Cat Stevens and the Nashville Mosque He Helped Build
WHY YOU SHOULD CARE
Because a small act of charity helped foster the modern diversity of Nashville.
Outside the Islamic Center of Nashville along 12th Street, two young girls in hijabs are shooting hoops in a parking lot, giggling as they watch the ball rattle into the rim. A handful of congregants gather inside for sunset prayers, led by Rashed Fakhruddin, the former president of the center.
Fakhruddin speaks of faith and football; he’s an avid fan of the Vanderbilt Commodores and the Tennessee Titans. And just a week before this October evening, the Muslim father of three performed a Cat Stevens song at a local concert in the park. “Oh baby, baby, it’s a wild world,” Fakhruddin sang, the song choice far from random. In fact, it was Stevens — the British singer-songwriter who now goes by Yusuf Islam — who was instrumental in the formation of this mosque, helping to jump-start the Muslim community here in the heart of the South.
Half a century ago, there were only a few Muslim families in Nashville, Fakhruddin recalls. His father, A.K.M. Fakhruddin, a psychologist, two uncles and an Egyptian immigrant, Zainab Elberry, started meeting in 1978 to discuss forming their own gathering place for the increasing number of transplants coming to Nashville. Over Friday night dinner table meetings, the group strategized how to raise funds. There were no crowdfunding sites, so they settled on the simplest solution: opening up the phone book and mailing donation requests to every Muslim-sounding name.
The tactic was a moonshot, but checks started to arrive by mail, Elberry remembers. And one day, the merry band received a nearly $2,000 check from a startling donor: Islam, the British star who, after years of spiritual reflection and a near-death experience, had decided to change his name and convert to Islam in December of 1977.

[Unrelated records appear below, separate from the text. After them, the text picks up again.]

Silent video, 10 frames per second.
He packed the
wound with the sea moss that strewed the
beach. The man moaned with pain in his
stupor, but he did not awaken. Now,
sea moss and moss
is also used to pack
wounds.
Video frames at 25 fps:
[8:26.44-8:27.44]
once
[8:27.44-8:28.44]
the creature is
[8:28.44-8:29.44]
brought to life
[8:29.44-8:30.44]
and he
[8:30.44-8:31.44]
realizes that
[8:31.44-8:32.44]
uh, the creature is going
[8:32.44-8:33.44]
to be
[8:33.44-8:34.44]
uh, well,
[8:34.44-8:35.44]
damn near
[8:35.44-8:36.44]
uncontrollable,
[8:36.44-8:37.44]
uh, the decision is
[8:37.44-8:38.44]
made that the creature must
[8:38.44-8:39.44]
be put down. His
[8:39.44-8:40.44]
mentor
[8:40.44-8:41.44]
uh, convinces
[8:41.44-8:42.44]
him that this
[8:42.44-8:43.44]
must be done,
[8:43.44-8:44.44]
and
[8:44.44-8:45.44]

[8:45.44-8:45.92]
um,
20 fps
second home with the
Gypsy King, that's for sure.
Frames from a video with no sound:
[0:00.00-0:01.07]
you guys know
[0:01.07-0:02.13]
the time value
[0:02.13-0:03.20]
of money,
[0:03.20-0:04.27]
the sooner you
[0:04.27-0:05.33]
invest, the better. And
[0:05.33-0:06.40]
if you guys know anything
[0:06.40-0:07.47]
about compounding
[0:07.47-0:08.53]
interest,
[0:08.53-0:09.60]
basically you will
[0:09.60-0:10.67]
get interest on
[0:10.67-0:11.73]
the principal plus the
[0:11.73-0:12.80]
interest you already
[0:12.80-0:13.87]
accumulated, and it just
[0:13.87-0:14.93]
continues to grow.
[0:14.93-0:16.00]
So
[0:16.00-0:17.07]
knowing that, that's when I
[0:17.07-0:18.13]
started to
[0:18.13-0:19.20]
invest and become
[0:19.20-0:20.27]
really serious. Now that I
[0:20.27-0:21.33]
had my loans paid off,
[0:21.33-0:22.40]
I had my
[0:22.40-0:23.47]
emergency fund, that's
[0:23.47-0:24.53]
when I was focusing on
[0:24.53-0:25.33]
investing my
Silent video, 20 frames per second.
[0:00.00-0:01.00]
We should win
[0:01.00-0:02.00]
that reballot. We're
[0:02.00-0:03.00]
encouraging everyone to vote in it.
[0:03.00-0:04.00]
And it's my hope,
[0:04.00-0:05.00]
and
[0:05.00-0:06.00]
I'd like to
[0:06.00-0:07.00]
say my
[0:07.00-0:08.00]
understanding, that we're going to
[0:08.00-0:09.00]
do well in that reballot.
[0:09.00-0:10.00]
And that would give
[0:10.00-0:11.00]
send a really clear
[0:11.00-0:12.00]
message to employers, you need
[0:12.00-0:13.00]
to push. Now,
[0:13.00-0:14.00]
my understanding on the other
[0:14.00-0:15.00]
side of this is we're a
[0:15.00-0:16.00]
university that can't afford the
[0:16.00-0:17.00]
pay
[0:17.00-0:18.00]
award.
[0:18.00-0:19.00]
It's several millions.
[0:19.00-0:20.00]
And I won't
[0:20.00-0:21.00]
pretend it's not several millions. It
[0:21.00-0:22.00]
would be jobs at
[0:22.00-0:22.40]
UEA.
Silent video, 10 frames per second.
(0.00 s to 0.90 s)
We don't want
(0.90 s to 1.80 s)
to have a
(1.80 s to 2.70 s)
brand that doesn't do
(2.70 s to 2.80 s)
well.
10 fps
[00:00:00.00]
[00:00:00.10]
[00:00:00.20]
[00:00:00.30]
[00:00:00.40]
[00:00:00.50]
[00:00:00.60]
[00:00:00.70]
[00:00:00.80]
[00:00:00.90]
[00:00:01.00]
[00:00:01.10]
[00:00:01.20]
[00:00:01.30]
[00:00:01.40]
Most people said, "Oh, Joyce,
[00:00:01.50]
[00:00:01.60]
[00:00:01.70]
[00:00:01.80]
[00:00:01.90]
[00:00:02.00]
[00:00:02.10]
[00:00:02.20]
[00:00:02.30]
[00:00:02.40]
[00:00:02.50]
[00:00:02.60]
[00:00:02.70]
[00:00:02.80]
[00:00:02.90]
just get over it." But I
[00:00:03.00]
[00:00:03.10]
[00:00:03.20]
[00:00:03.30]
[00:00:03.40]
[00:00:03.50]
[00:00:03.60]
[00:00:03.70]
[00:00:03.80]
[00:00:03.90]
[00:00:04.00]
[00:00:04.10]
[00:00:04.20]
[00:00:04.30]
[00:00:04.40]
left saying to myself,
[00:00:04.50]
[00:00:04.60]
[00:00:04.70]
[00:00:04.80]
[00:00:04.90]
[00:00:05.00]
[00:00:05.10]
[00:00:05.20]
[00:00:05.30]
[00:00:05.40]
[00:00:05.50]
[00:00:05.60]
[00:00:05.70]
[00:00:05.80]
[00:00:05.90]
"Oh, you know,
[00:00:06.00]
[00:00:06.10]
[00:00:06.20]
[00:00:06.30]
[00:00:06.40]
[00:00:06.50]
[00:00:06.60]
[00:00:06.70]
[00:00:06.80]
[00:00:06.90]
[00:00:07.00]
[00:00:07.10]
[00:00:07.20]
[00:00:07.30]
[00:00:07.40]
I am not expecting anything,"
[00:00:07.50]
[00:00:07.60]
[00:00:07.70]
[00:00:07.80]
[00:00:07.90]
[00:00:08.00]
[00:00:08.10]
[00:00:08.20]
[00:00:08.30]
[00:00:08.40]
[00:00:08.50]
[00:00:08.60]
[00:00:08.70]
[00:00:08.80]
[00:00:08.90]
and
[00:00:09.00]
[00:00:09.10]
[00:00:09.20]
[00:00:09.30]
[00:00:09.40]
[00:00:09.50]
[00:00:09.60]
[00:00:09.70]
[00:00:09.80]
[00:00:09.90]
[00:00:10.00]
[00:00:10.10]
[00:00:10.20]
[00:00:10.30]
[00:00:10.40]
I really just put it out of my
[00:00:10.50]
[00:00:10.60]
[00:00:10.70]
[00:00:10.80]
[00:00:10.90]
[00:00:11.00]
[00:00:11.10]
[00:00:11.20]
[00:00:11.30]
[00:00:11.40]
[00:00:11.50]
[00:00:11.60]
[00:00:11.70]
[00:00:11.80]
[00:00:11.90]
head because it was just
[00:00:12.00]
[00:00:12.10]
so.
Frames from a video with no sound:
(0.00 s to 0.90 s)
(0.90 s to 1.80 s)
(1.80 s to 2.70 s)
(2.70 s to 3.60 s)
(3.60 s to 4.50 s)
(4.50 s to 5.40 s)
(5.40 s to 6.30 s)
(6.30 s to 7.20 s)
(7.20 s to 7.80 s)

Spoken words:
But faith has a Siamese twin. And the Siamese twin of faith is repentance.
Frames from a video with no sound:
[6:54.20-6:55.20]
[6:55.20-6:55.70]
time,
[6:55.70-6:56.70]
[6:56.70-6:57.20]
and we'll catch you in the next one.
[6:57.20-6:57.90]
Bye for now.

“They were screaming, surprised. I didn’t even know who Cat Stevens was,” Elberry says. Islam had heard about the fundraising drive while attending a nearby Nation of Islam event. The donation was particularly noteworthy because Islam had recently disappeared from public life, starting what would become a quarter-century hiatus from the music industry. A month later, the singer himself arrived in Nashville, driving around with them to scout out locations. He added another $15,000 to his original gift, which helped them buy the modest $29,000 building on 12th Street and an adjacent property for future expansion. The area was not the hip scene it’s become today. “It was just an older, not very expensive neighborhood,” Elberry says.
Despite its humble beginnings, the timing proved fortuitous. Nashville was changing. In the 1990s, refugees began flocking to the Tennessee state capital amid political unrest. Refugees from the Somalian civil war fled there, as did Kurdish immigrants, escaping uprisings in Iraq as America launched Operation Desert Storm in 1991. They formed what would become the largest Kurdish population outside of the Kurdistan region in the Middle East. And many of them were Muslim, finding a new home in the Islamic Center, which was rebuilt to accommodate its growing congregation.
For the first two decades of its existence, the Islamic Center was content to focus mostly on its own community. But that all changed after Sept. 11, 2001. The attacks on the World Trade Center and Pentagon, organized by the Islamic terrorist group al-Qaeda, thrust the center into the public eye. The Islamophobia that ensued was trying, Fakhruddin says, but it pushed the Islamic Center to engage with the broader community.
“People were wanting to know more about us, and we needed to be more proactive to build bridges of understanding,” he remembers. The reactions weren’t always positive: While Nashville was relatively welcoming, nearby Murfreesboro became a hotbed for controversy, with mosques getting defaced and protesters opposing their presence in Tennessee.
While the Islamic Center of Nashville was engaging more with the outside world, especially on issues of poverty and homelessness, Islam himself was grappling with his own choice to engage in public life. The singer immediately denounced the attacks, saying that “no right-thinking follower of Islam could possibly condone such an action.” He reportedly picked up a guitar for the first time after two decades, when his son brought one home for him a few months after the Sept. 11 attacks. And in 2006, he released his first new album, later telling Rolling Stone the decision was partly to show a positive image of a Muslim man to the world.
While Islam maintained a respectful distance from the center as it grew, the singer and the organization he helped build were united through serendipity years later. Fakhruddin saw Islam at Muhammad Ali’s funeral in June of 2016 and invited him to visit to see the fruits of his help. And in September of that same year, that opportunity arose when Islam was slated to play at the Ryman Auditorium. Before the show, Islam stopped by, providing a statement to the Tennessean, saying he had found there “a great openness to share [the] message of unity, love and peace which I had discovered.”
In many ways, it was a culmination of a journey that had begun four decades earlier. “It’s nice to have that backbone that Cat Stevens was part of, and it all makes sense,” Fakhruddin says. “What he sings about is what our faith teaches anyway.”